なんだかおかしい単語が出てきたような気がするが、そのあたりはあまり突っ込まないことにする高杉だ。
土方の思考回路は高杉にはまだ完全には解読できない。
一寸いじめすぎたか、とあの妖刀の効果を計り間違えた自分を恨むばかりだ。

「万斉、メシ」

横柄に命令する高杉にもすっかりと慣れたもので、万斉は首を竦めると無言でトレイを持って戻ってくると、一方を土方の前に置いた。
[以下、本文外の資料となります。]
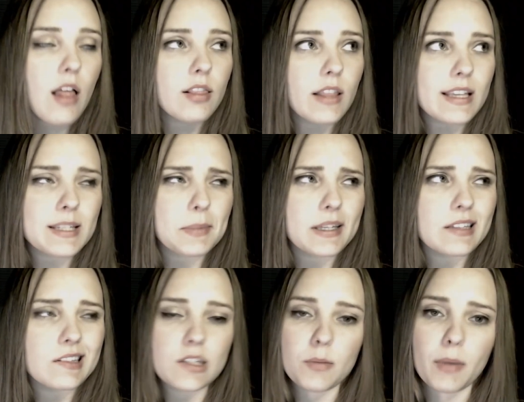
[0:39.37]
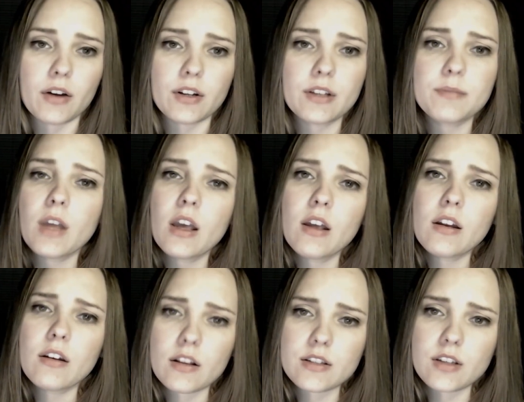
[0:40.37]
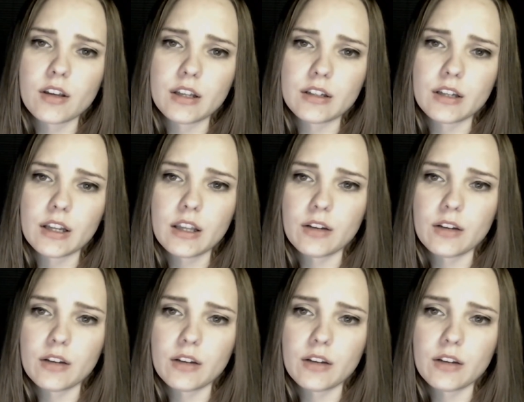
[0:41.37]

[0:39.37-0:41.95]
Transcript: lesbians about it, not sucking dick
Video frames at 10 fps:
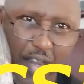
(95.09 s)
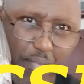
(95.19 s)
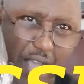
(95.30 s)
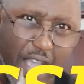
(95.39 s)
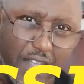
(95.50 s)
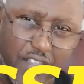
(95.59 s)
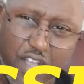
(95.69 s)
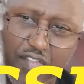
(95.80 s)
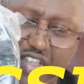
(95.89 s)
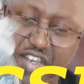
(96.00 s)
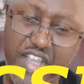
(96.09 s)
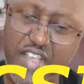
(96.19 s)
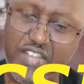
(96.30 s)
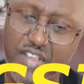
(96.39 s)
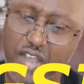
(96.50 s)
bag gloves, and
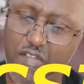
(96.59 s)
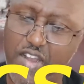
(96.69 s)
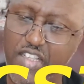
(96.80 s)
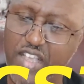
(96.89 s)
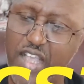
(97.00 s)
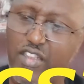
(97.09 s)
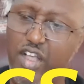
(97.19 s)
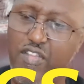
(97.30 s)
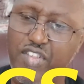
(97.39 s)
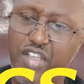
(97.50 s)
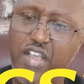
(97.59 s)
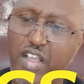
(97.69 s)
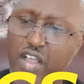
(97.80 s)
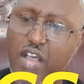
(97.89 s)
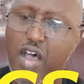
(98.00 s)
these ringside gloves
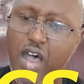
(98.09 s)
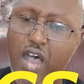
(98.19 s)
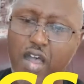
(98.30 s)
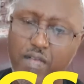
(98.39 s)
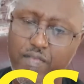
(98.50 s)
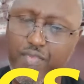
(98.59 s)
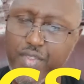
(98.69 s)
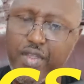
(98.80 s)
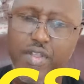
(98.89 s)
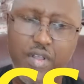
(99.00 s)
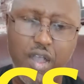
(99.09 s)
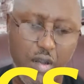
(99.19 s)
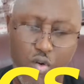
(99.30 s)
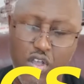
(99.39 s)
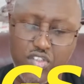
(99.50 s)
are
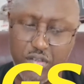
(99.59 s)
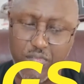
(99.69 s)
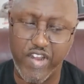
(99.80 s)
awesome.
いいのか、という目に頷けば、生意気ではあるがありがとうはちゃんと言えるらしい。
パキリ、と土方は箸を持ってしばらく硬直した。
じいっと自分を見ている目がある。ほとんどの人間に注視されているようなものだが、至近距離から恨みがましい目で睨まれれば気にもなるというものだ。油の切れたブリキ人形のような動作で振り返る。先刻直ぐ横に座った女はにこりともせずに、土方を見ていた。
高杉が面倒臭そうな声を出してたしなめる。

「また子、威嚇すんじゃねェ。十四郎が怯えるじゃねェか」
「晋助様…」

しぶしぶとまた子は舌打って視線を土方から反らした。蛇に睨まれた蛙状態であった土方はようやく肩の力を抜く。なんだか良く分からないが、どうもこの人は苦手だと土方は認識したようだった。そっと椅子をずらしてまた子から一寸離れたその前に、万斉は厨房に引き返してもらってきたものを手渡した。
それを見た途端、警戒していた土方はぱあっと顔を輝かせる。
黄色いチューブをうきうきと受け取る土方に周囲はぽかんとしている。写真でもいつもしかめっつらの真撰組副長がこんなにも屈託もなく笑ったところなど見たことがなかったらしい。
だがそのぽかんとした顔は、土方がチューブを逆さまにした途端に真っ青になった。
何の遠慮もなく、ぐいっとチューブの腹を押して――――瞬く間に勢いよく吹き出したマヨネーズの下に定食は埋まってしまっていた。ほかほか湯気を立てていた白飯も、小鉢も焼き魚も元の姿が見えないほどである。
周囲が塩の柱のように硬直するのにも気にせずに、土方は嬉々として箸をつけようとして――――横から膳を掻っ攫われた。